9. **Padding vs no padding (Row 1 vs. 12 and 13)**: The `--no_padding` option disables the padding in the dataset, which requires training the model with a batch size of 1 since the inputs have variable lengths. This results in a better test accuracy but takes longer to train. In row 13, we additionally enable gradient accumulation with 8 steps to achieve the same batch size as in the other experiments, which helps reduce overfitting and slightly boost the test set accuracy.

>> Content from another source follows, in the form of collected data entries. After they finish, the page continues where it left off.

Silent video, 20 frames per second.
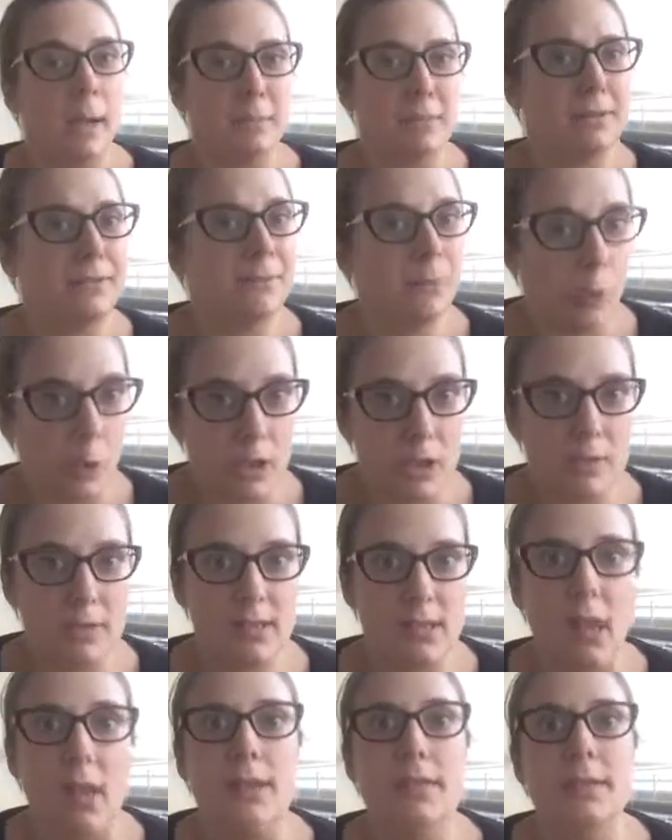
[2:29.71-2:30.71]
before you
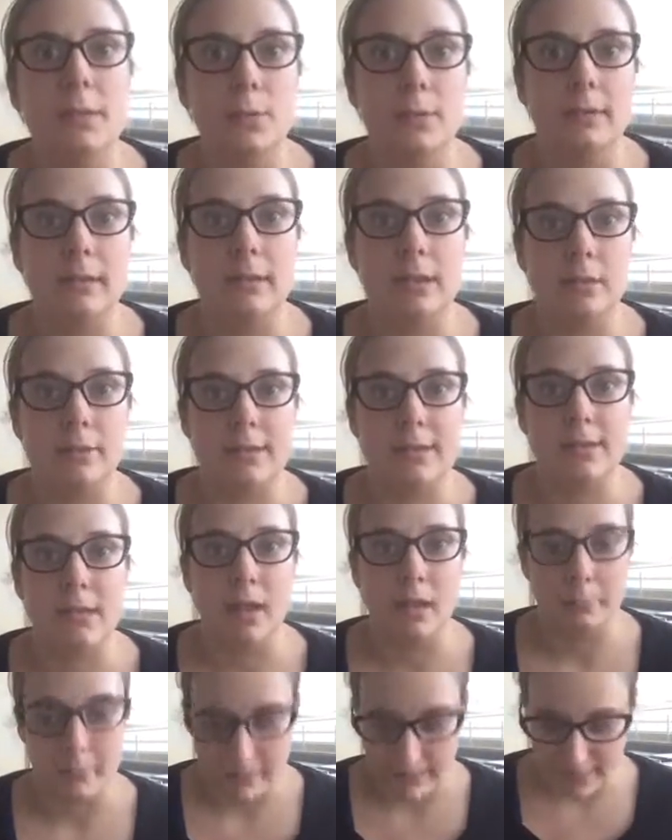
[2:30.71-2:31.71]
cite it within your
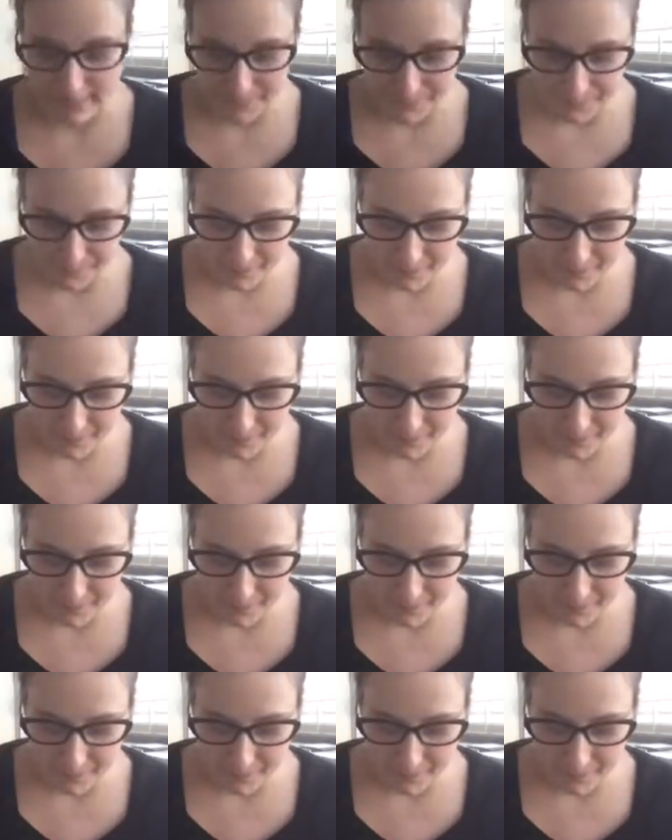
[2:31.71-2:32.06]
assignments.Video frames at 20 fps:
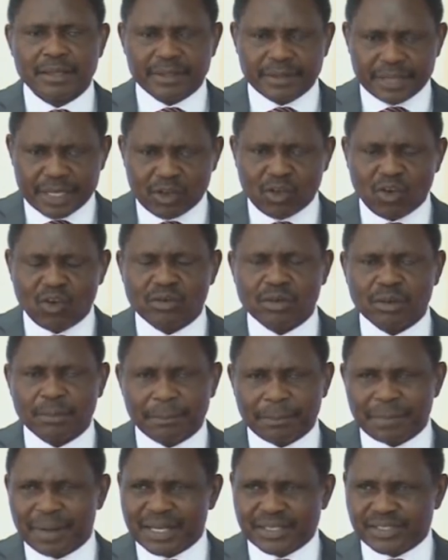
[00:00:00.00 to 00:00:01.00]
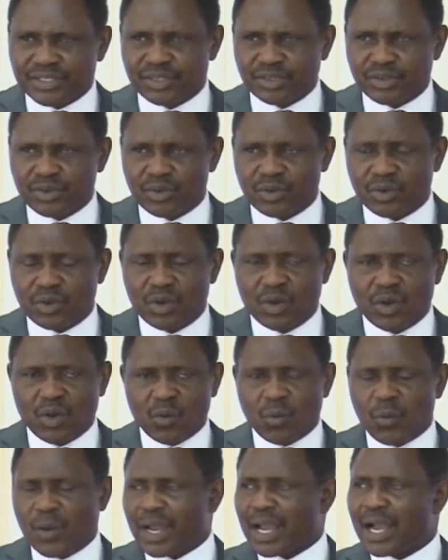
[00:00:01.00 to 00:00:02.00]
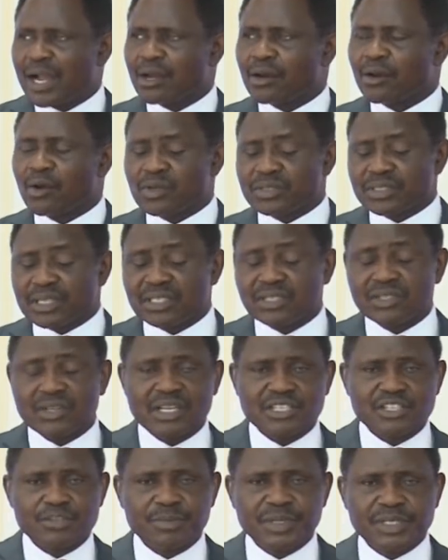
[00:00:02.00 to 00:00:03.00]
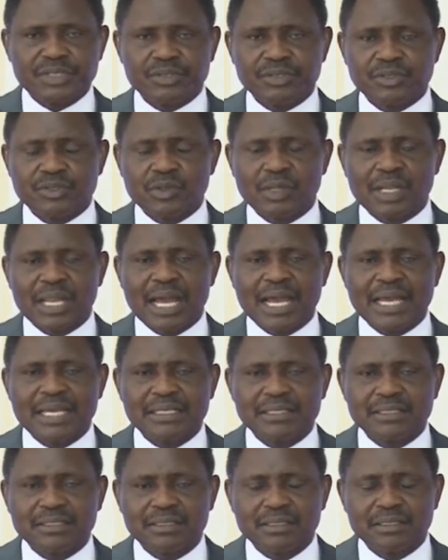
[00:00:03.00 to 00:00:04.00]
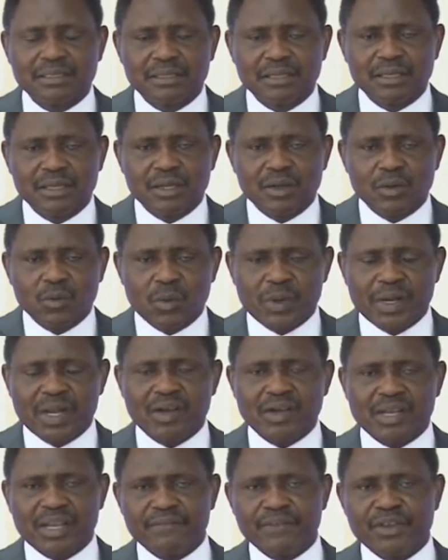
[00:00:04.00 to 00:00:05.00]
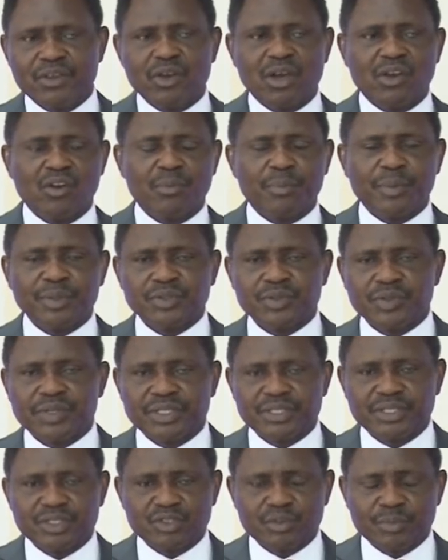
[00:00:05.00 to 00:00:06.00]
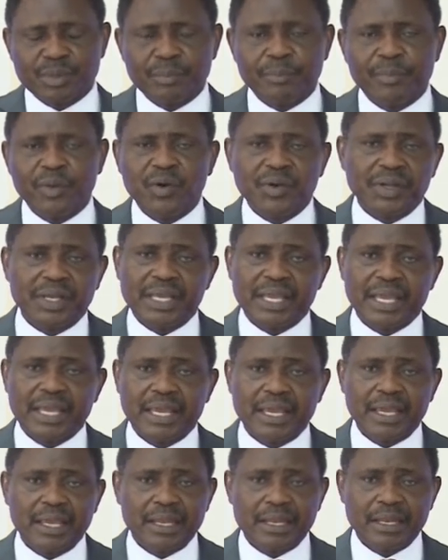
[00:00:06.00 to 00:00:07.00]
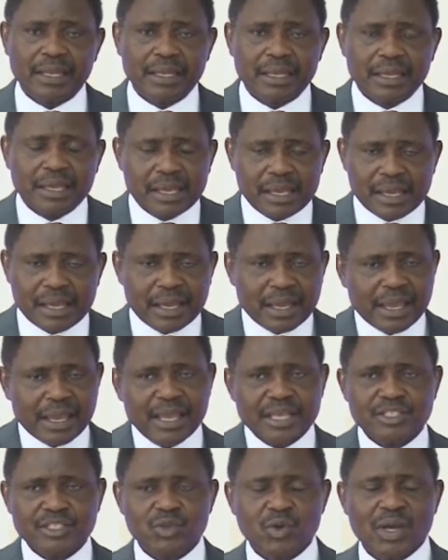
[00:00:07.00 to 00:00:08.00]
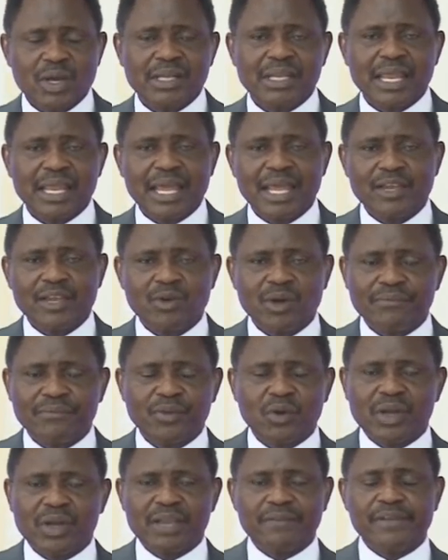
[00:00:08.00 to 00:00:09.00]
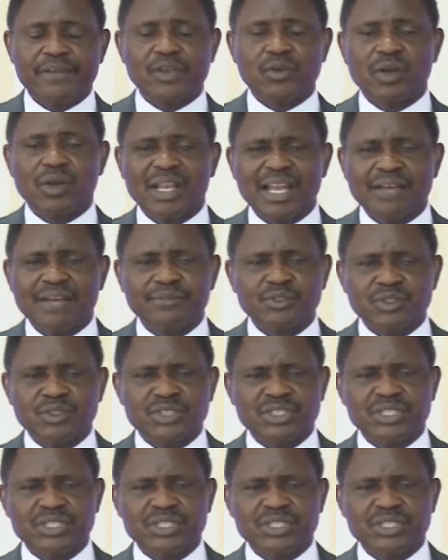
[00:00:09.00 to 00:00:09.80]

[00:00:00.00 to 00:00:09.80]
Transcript: The Lord bless you. We can't close this transmission tonight without giving you an opportunity to be born again. In case you are there, you have not given your life to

10. **Disabling the causal attention mask (Row 1 vs. 14)**: Disables the causal attention mask used in the multi-head attention module. This means all tokens can attend all other tokens. The model accuracy is slightly improved compared to the GPT model with causal mask.
11. **Ignoring the padding indices in the loss and backpropagation (Row 1 vs. 15)**: Setting `--ignore_index 50256` excludes the `|endoftext|` padding tokens in the `cross_entropy` loss function in PyTorch. In this case, it does not have any effect because we replaced the output layers so that the token IDs are either 0 or 1 for the binary classification example. However, this setting is useful when instruction finetuning models in chapter 7.